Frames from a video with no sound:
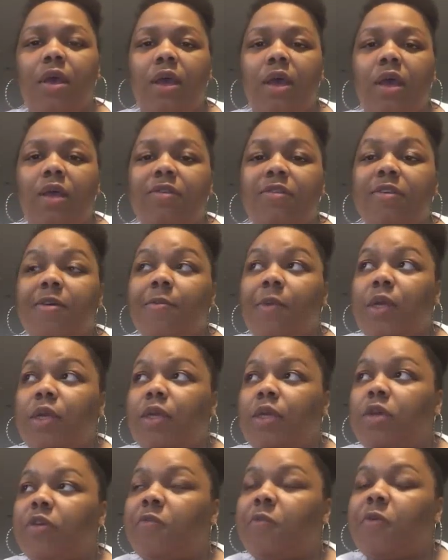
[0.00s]
it's someone
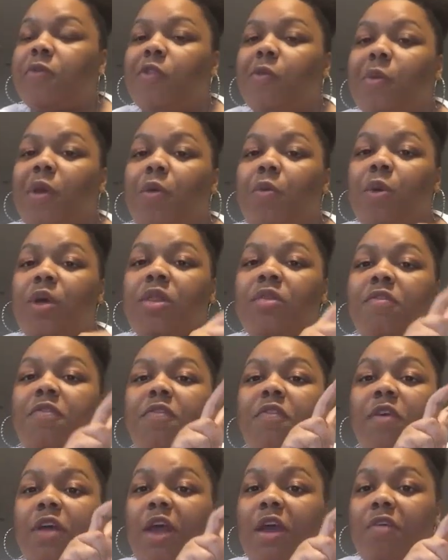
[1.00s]
you're supposed to be with
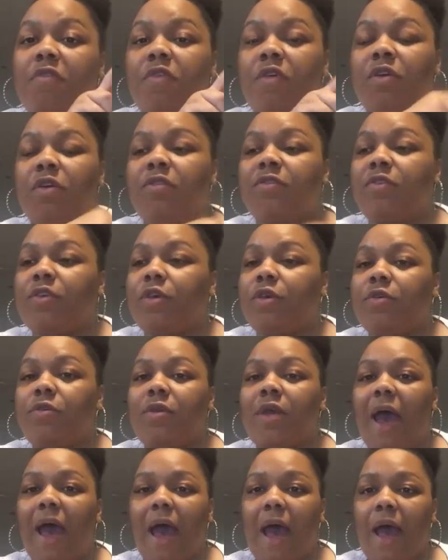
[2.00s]
forever until you
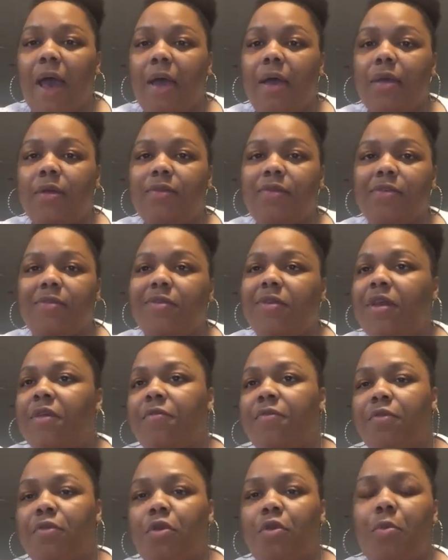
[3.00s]
die, till
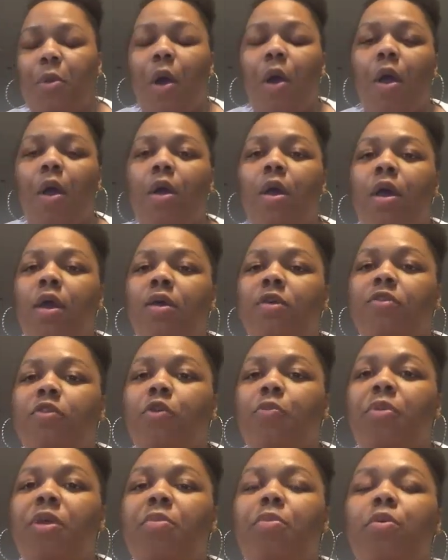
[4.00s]
death do you part. So
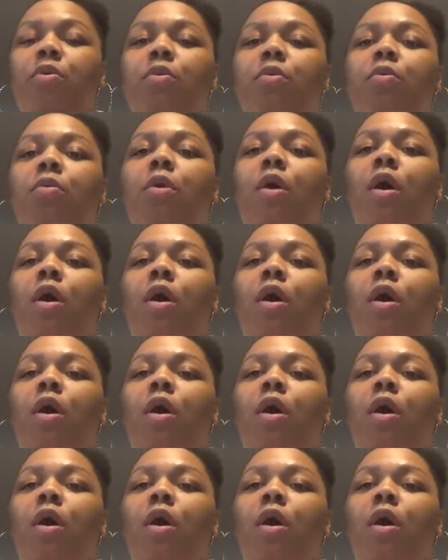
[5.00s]
people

+===+

Your task. For the material above, repeat each line exactly and leave out the pictures.

Written response.
Frames from a video with no sound:
[0.00s]
it's someone
[1.00s]
you're supposed to be with
[2.00s]
forever until you
[3.00s]
die, till
[4.00s]
death do you part. So
[5.00s]
people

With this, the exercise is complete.